Les gélules permettent de dissocier le sodium des glucides et des liquides, ce qui constitue leur principal avantage. Precision Fuel & Hydration Electrolyte Capsules fournissent 250 mg par gélule ; Hammer Endurolytes fournissent 40 mg par gélule (il faut donc prendre beaucoup plus de gélules pour atteindre des apports plus élevés). Les gélules sont particulièrement utiles lorsque la capacité intestinale limite l'apport en liquide : un athlète qui ne peut pas absorber davantage de liquide peut tout de même augmenter son apport en sodium en avalant une gélule. Elles permettent également un ajustement en cours de course sans changer de bidon ou de produit, ce qui est utile lorsque les conditions sont plus chaudes que prévu.

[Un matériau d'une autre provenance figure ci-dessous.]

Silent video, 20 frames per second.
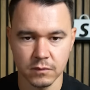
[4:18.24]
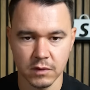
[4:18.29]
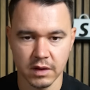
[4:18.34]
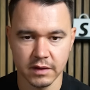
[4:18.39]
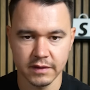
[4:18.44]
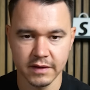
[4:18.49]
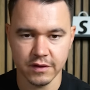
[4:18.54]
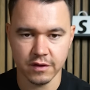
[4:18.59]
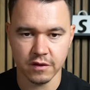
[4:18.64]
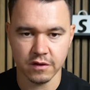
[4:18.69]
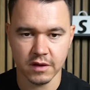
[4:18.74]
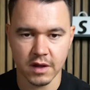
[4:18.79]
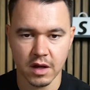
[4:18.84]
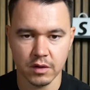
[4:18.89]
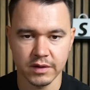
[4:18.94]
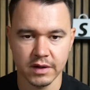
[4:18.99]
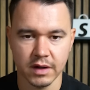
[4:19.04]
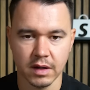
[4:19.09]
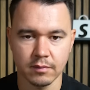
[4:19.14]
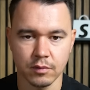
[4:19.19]
This is now
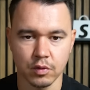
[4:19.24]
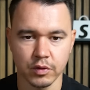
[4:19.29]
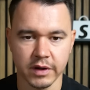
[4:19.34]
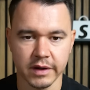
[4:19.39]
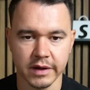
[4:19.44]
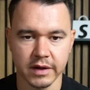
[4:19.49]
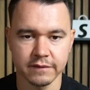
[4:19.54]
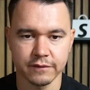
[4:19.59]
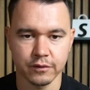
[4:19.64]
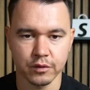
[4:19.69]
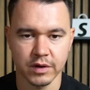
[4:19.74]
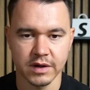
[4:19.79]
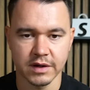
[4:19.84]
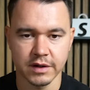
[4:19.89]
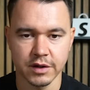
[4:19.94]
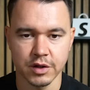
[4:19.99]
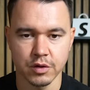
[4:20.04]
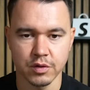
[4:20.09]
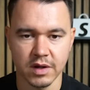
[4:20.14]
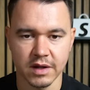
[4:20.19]
that I'm looking at for in
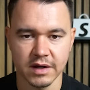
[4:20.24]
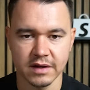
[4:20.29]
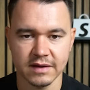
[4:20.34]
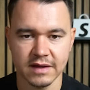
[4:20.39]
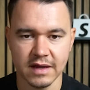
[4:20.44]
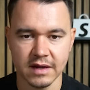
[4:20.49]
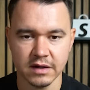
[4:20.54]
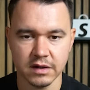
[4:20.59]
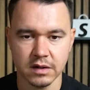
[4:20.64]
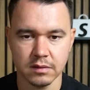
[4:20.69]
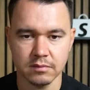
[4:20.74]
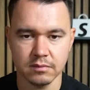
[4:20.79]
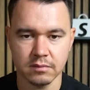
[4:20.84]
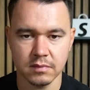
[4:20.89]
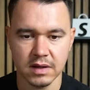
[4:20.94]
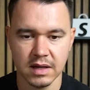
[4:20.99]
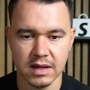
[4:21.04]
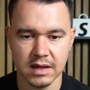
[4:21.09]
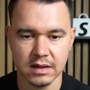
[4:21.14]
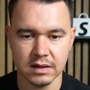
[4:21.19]
the United Kingdom,
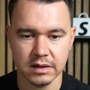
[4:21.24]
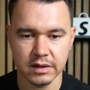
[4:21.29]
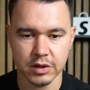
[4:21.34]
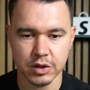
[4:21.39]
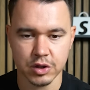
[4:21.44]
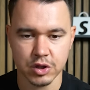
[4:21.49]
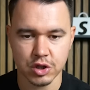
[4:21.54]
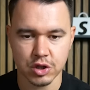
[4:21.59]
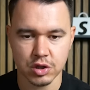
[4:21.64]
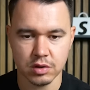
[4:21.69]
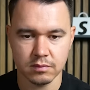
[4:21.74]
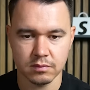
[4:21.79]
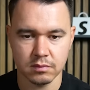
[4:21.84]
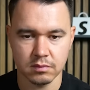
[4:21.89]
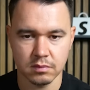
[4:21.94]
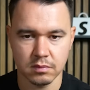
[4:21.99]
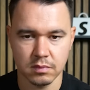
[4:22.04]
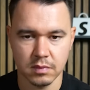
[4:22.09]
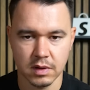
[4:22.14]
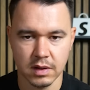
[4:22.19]
English,
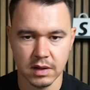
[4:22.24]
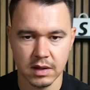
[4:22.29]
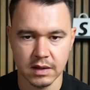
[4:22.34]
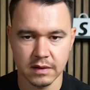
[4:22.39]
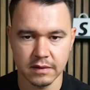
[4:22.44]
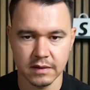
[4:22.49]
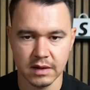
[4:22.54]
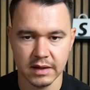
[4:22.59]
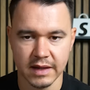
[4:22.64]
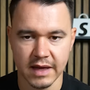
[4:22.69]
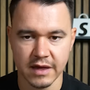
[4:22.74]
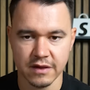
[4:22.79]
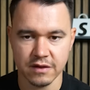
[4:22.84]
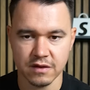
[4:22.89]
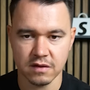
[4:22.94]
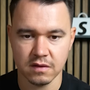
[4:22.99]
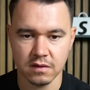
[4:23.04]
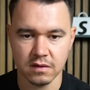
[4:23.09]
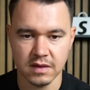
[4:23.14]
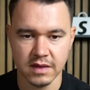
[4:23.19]
in the
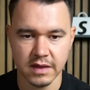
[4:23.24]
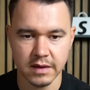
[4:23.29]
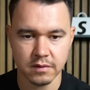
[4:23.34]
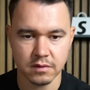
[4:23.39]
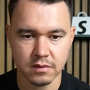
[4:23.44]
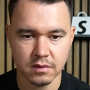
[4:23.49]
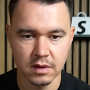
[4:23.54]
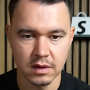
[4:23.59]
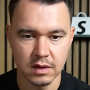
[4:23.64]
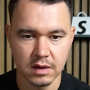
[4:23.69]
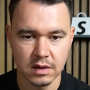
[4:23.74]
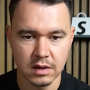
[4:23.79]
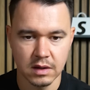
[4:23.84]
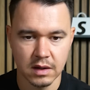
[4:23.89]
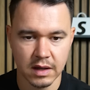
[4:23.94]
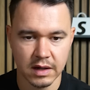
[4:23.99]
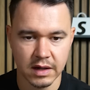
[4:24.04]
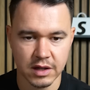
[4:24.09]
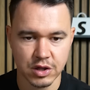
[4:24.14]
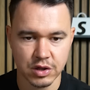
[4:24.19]
last year.
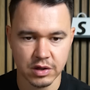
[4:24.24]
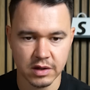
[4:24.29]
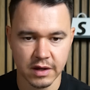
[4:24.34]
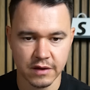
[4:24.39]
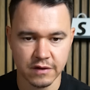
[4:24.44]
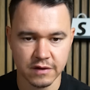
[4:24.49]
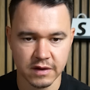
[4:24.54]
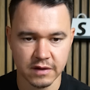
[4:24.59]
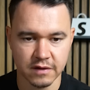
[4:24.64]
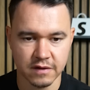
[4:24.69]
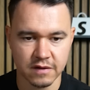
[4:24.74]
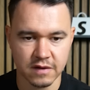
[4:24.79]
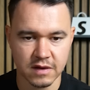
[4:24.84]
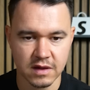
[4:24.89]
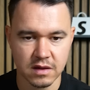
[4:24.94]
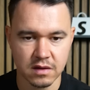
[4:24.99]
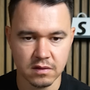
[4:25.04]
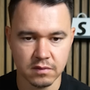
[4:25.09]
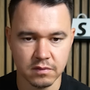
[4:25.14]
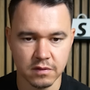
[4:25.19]
And as you guys can
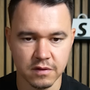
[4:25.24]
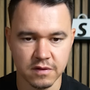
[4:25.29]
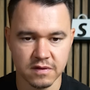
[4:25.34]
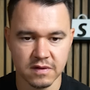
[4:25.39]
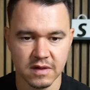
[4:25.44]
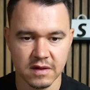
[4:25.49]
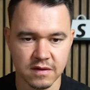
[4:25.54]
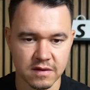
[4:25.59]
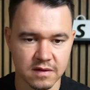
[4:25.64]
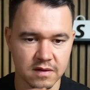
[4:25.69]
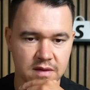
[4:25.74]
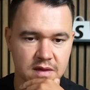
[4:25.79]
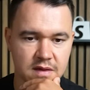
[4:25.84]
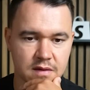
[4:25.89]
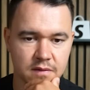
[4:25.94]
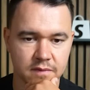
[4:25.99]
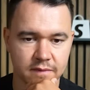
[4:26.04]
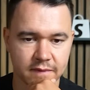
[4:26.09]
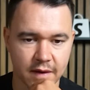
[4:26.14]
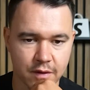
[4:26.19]
see,
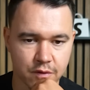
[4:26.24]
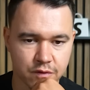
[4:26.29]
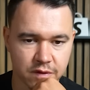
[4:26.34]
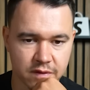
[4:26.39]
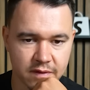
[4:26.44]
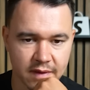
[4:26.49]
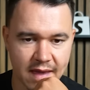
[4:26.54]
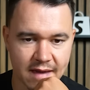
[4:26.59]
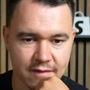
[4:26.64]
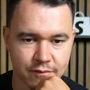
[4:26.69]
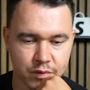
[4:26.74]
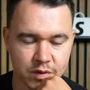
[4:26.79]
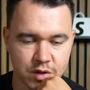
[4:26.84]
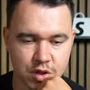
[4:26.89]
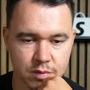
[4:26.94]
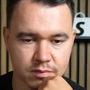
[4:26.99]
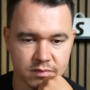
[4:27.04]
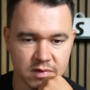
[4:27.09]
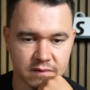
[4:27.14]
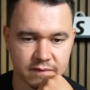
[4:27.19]
60,000
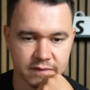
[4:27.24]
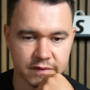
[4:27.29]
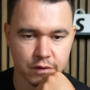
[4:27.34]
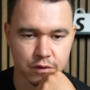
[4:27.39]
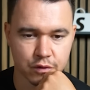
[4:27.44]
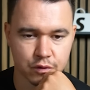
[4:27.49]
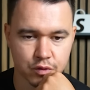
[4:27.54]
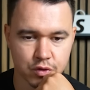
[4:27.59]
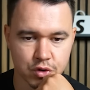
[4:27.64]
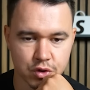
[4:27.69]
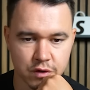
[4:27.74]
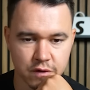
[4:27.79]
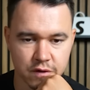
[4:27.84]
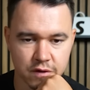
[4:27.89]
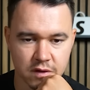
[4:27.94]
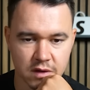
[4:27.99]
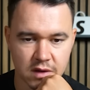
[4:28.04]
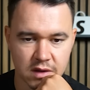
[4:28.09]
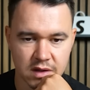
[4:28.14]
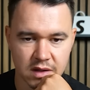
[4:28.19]
average monthly
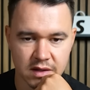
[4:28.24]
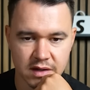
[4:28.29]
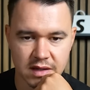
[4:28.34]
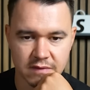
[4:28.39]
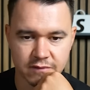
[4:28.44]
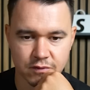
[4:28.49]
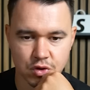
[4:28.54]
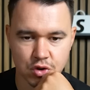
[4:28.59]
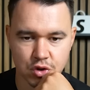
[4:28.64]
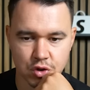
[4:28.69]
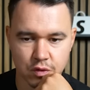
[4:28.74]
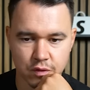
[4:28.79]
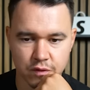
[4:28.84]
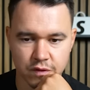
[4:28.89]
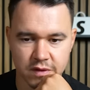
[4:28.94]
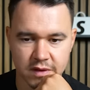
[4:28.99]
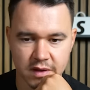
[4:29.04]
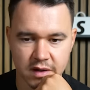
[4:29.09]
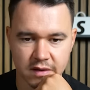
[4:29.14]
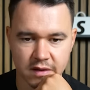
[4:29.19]
searches. It even
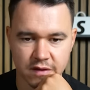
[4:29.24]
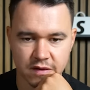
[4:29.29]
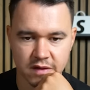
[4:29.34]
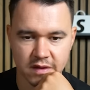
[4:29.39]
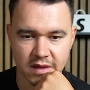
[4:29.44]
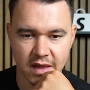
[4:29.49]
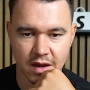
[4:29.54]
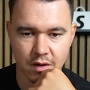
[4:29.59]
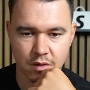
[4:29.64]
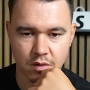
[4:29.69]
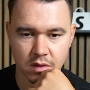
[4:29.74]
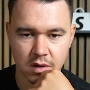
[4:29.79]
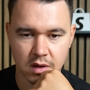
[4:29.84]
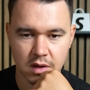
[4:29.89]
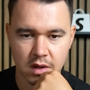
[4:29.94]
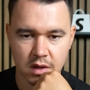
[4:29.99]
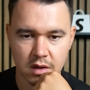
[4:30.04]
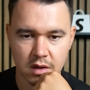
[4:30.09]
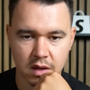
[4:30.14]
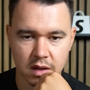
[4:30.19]
shows that it is now.
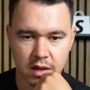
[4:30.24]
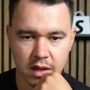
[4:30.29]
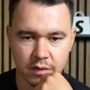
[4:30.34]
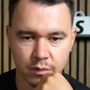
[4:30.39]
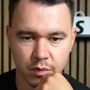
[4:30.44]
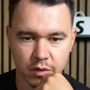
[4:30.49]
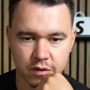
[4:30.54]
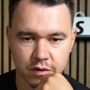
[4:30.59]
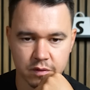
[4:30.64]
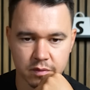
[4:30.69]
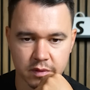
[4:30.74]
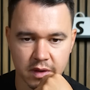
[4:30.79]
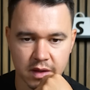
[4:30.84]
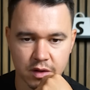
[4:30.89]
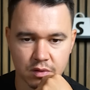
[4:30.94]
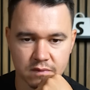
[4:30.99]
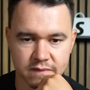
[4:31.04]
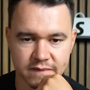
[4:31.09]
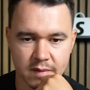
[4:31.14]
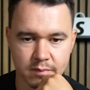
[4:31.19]
It was in
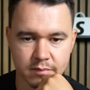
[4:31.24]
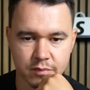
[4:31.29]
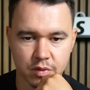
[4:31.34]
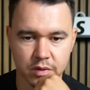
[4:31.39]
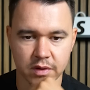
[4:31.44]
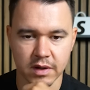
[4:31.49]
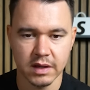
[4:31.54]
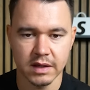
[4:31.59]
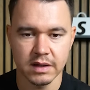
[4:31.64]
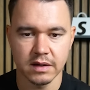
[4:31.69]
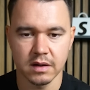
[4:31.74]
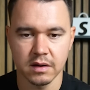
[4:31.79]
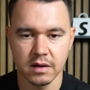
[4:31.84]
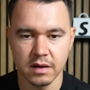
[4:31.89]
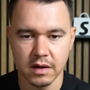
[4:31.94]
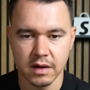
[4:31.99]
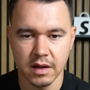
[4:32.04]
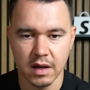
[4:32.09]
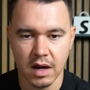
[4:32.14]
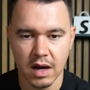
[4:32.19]
November in
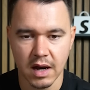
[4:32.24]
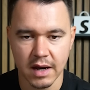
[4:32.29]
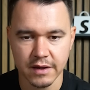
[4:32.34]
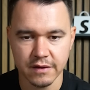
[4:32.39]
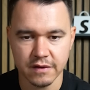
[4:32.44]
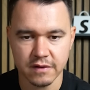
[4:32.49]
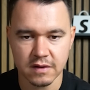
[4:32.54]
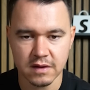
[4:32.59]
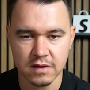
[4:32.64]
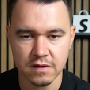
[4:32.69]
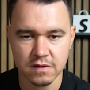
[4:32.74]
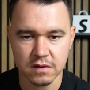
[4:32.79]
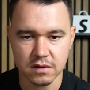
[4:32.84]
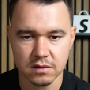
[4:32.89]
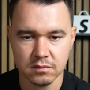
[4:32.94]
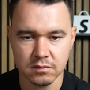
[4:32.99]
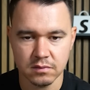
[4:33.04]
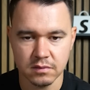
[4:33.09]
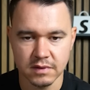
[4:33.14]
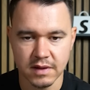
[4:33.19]
the high
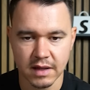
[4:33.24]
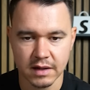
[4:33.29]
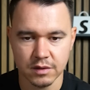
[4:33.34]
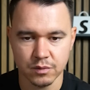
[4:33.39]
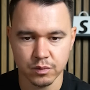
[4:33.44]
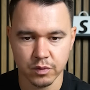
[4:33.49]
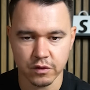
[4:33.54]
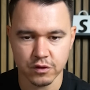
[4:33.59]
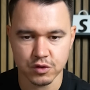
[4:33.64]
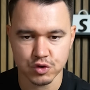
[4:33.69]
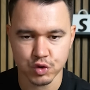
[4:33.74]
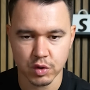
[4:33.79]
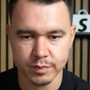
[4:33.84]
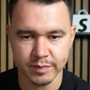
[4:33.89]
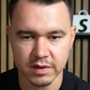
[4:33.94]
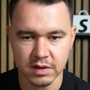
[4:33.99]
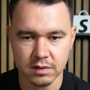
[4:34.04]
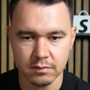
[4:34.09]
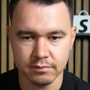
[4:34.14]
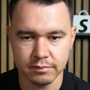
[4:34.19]
season, then it was
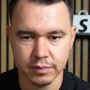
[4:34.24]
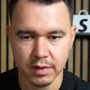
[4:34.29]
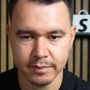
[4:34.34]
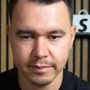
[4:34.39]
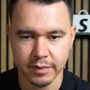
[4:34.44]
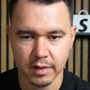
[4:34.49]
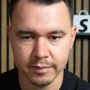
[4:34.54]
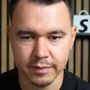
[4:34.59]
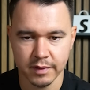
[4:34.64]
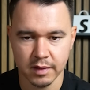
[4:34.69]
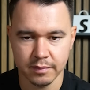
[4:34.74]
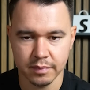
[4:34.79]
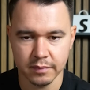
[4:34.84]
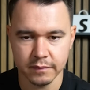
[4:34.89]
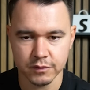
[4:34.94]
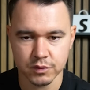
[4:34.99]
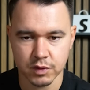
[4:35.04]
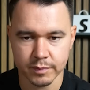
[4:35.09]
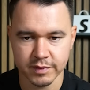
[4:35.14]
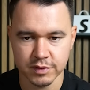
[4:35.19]
dropping,
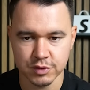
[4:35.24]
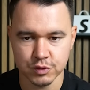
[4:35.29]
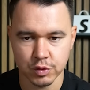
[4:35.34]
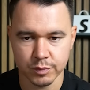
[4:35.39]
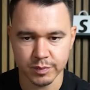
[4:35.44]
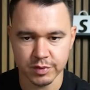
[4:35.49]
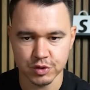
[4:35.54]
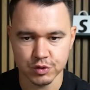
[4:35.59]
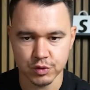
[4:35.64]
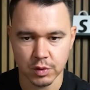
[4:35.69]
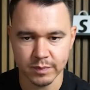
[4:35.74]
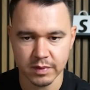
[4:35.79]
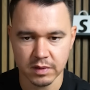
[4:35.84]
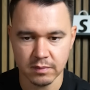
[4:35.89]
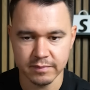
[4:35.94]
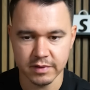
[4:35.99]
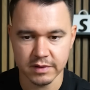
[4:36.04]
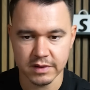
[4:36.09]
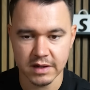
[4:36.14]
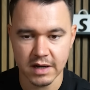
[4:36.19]
dropping,
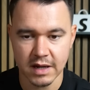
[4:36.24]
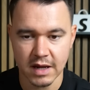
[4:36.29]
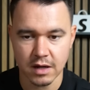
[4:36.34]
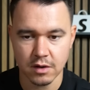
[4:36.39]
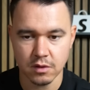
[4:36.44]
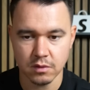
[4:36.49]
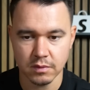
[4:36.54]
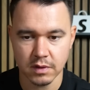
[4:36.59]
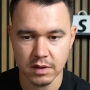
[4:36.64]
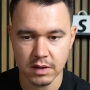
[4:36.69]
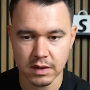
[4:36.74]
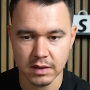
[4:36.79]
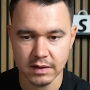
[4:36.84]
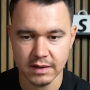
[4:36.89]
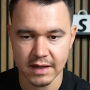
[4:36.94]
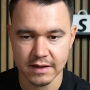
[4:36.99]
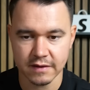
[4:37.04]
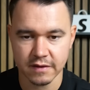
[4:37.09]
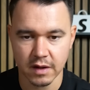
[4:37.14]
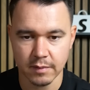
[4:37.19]
but now it
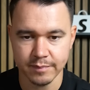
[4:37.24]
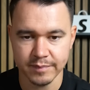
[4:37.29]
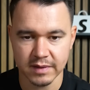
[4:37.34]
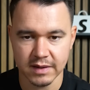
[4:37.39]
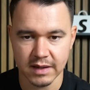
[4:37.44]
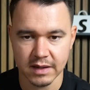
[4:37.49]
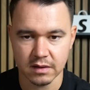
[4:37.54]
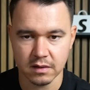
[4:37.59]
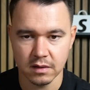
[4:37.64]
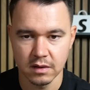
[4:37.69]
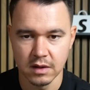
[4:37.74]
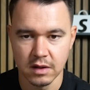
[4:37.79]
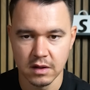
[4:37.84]
gets up again.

Le sodium sous forme de gel est limité en tant que mode d'administration. Les gels standard contiennent 50 à 100 mg de sodium par sachet, ce qui est utile en complément mais ne constitue pas une stratégie d'apport en sodium. Les gels à teneur élevée en sodium, comme le Precision Fuel PF 30 à 100 mg et l'PF 90 à 300 mg par grand sachet, ont un impact plus significatif, mais même au niveau de l'PF 90, trois sachets fournissent 900 mg de sodium contre les 1 400 mg potentiellement nécessaires pour une personne qui transpire abondamment.

Les comprimés de sel (SaltStick, comprimés génériques de chlorure de sodium) constituent le format d'administration le plus ancien et le plus difficile à doser avec précision. Chaque comprimé contient généralement 200 à 250 mg, mais la concentration varie, et l'apport massif de chlorure de sodium peut provoquer une irritation gastrique chez certains athlètes s'il est pris sans nourriture ni liquide.

La personnalisation par test de sudation est le seul moyen d'ancrer votre stratégie à une valeur individuelle mesurée plutôt qu'à une fourchette de valeurs pour la population. Le questionnaire en ligne gratuit d'Precision Fuel & Hydration fournit une estimation approximative ; leur test en laboratoire avec patch à la pilocarpine (~100-200 $) produit une mesure d'mg/Ls que vous pouvez multiplier par votre taux de sudation. Sans test, vous vous basez sur des approximations.

Pour une perspective de coureur transpirant abondamment sur les défaillances liées au sodium le jour de la course, consultez l'analyse réaliste de Thomas Prommer sur l'hydrogel pour un compte rendu concret sur l'Ironman.


Références

  1. Almond, C.S.D. et al. (2005). Hyponatrémie chez les coureurs du marathon de Boston. New England Journal of Medicine, 352(15), 1550–1556.
  2. American College of Sports Medicine, Sawka, M.N. et al. (2007). Exercice et réhydratation. Medicine & Science in Sports & Exercise, 39(2), 377–390.
  3. Hew-Butler, T. et al. (2015). Déclaration de la troisième conférence internationale de consensus sur l'hyponatrémie liée à l'exercice. Clinical Journal of Sport Medicine, 25(4), 303–320.
  4. Schwellnus, M.P. (2009). Cause des crampes musculaires liées à l'exercice (EAMC) : altération du contrôle neuromusculaire, déshydratation ou déplétion électrolytique ? British Journal of Sports Medicine, 43(6), 401–408.
  5. Speedy, D.B. et al. (2001). Une supplémentation en sodium n’est pas nécessaire pour maintenir les concentrations sériques de sodium pendant un triathlon d’Ironman. British Journal of Sports Medicine, 35(3), 212.